R - C'est aujourd'hui une priorité assumée d'Ursula von der Leyen avec la Commission européenne, c'est une priorité de notre diplomate européen en chef qui va être, si le Parlement le confirme, Josep Borrell. Parce que vous imaginez bien que si les vingt-sept pays européens débarquent demain au Mali et leur dit : on voudrait avoir un traité de réadmission pour que les personnes que l'on ne peut pas accueillir dans notre pays retournent au Mali. Le Mali, cela fait beaucoup de négociations à faire, cela ne va pas aller très vite. Donc que l'Union européenne négocie un traité de réadmission avec le Mali. On peut avoir ensuite avec ce pays également un soutien à son système d'état civil et surtout beaucoup d'aide au développement. Il faut que l'on puisse traiter des causes profondes de la migration, pourquoi les gens partent. Tout ce que je viens de vous dire ça montre que c'est un sujet européen, c'est un sujet bien sûr français, c'est un sujet qui concerne tous les domaines de l'Etat. Cela concerne notre aide publique au développement, ça concerne le logement, l'emploi, bien entendu la santé mais aussi l'éducation et plus largement notre intégration. Je pense que sur ce débat ce qui me plaît politiquement, c'est que nous allons pouvoir depuis 40 ans créer quelque chose de nouveau, c'est-à-dire nous en parler, comme des gens responsables, sans faire de polémique, sans faire de l'hystérie, sans se dire que c'est formidable ou que rien ne fonctionne. Vous savez, la méthode "En Marche", c'est poser un diagnostic, être lucide dans le diagnostic, se demander ce qu'on veut faire précisément et trouver les bons outils. Je pense que sur ce sujet-là, comme sur beaucoup d'autres, il faut qu'on le fasse bien.

Q - La méthode "En Marche", là, nous sommes sur un sujet régalien, on veut que le président de la République dise ce qu'il considère être bon pour la France. Les diagnostics, cela prend beaucoup de temps.

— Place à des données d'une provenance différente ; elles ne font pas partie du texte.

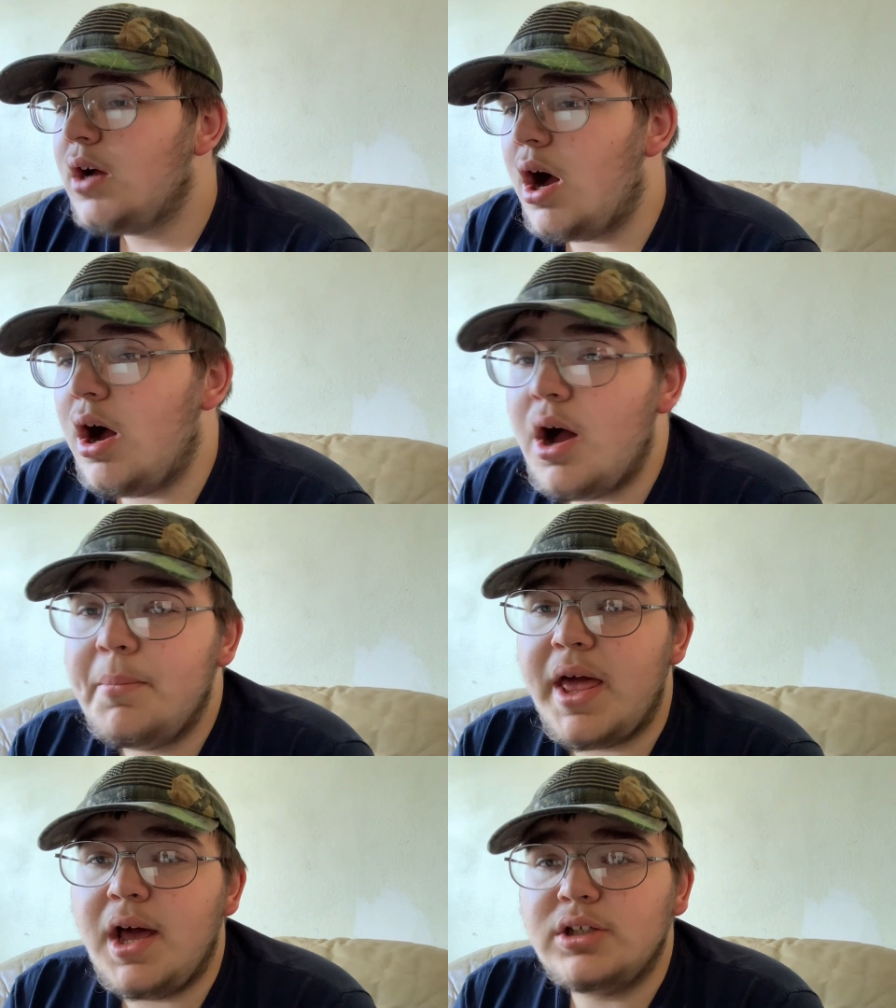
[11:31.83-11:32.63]
Um,
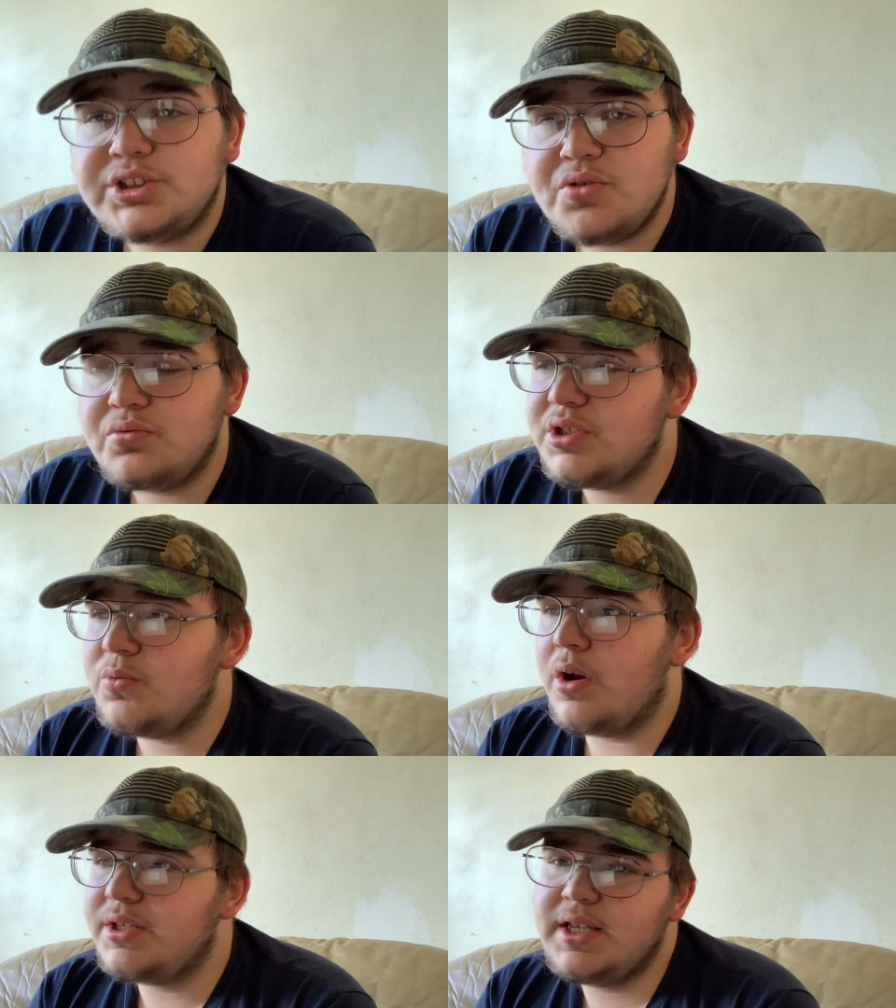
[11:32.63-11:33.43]
and I also did
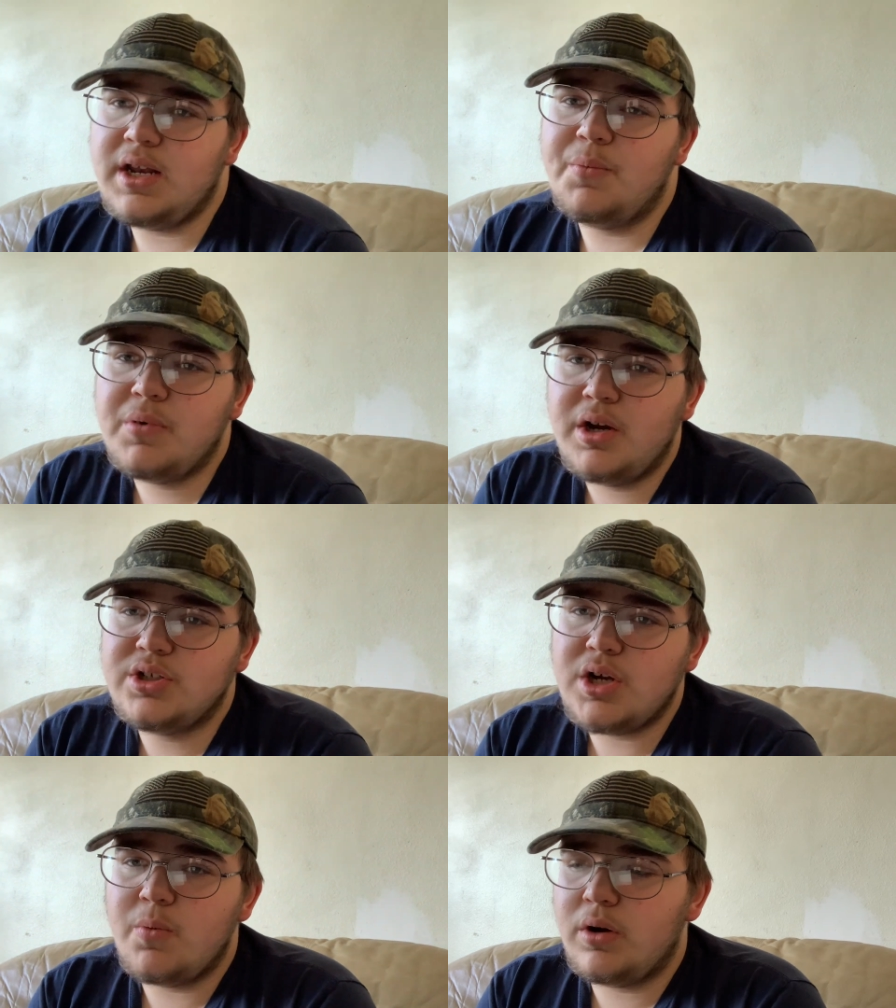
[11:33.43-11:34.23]
want to say that I'm going to
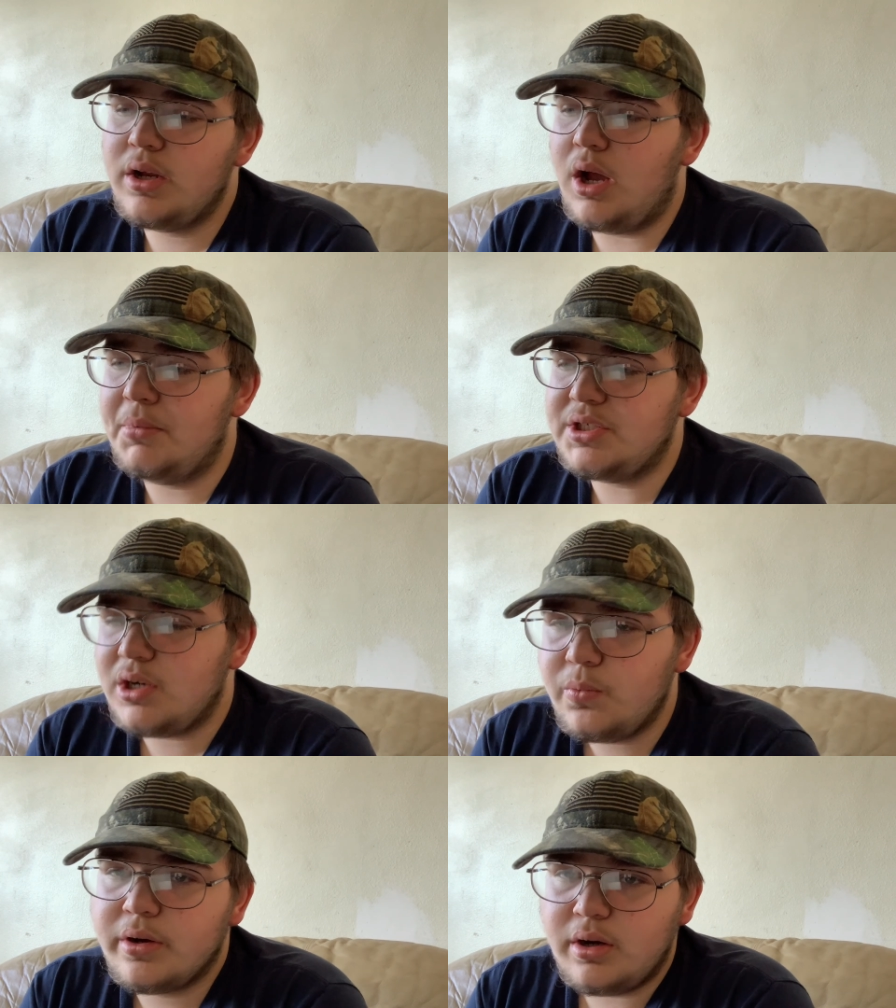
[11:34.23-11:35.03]
try working, I'm going to
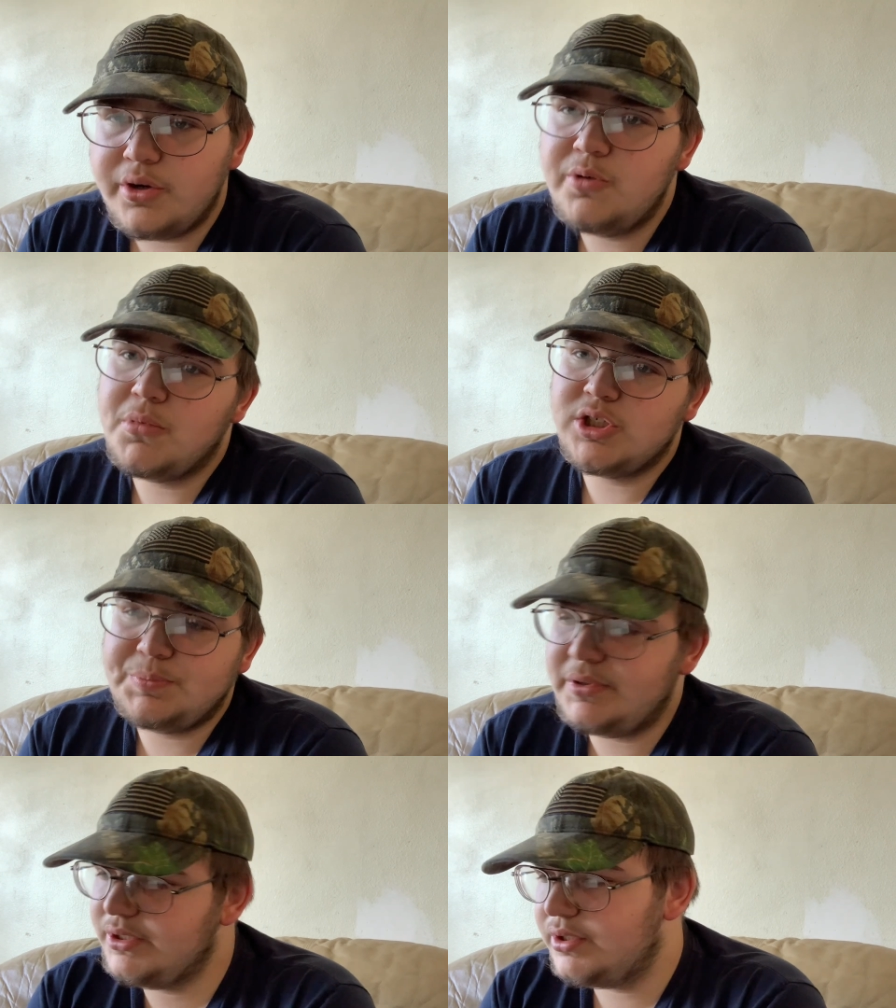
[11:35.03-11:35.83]
start working on new merch
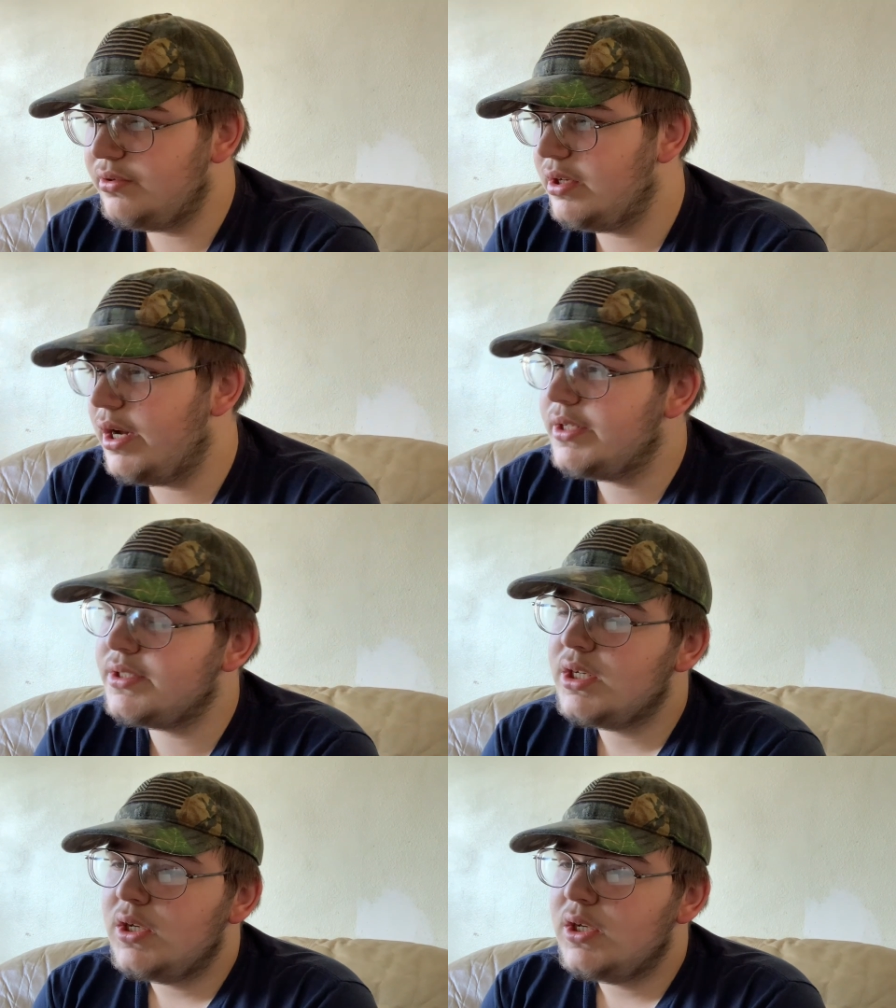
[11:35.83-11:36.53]
pretty soon, you guys.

R - Oui, mais on veut le faire avec les Français, parce que trop souvent le sujet migratoire a été abordé par des outils. Une fois on parlait des reconduites, une fois on parlait des centres de rétention, une fois on parlait des procédures d'entrée, une autre fois des visas. Mais le problème, c'est où est la cohérence de tout cela ? Quand vous êtes une personne, vous avez une vie entière, et il faut aussi être clair : l'Europe a à faire beaucoup mieux et beaucoup plus dans sa relation au reste du monde, avec l'Afrique et avec l'intégralité des pays, et en notre propre sein, entre nous, Européens.

Q - Amélie de Montchalin, secrétaire d'Etat aux affaires européennes. Merci d'avoir accepté mon invitation.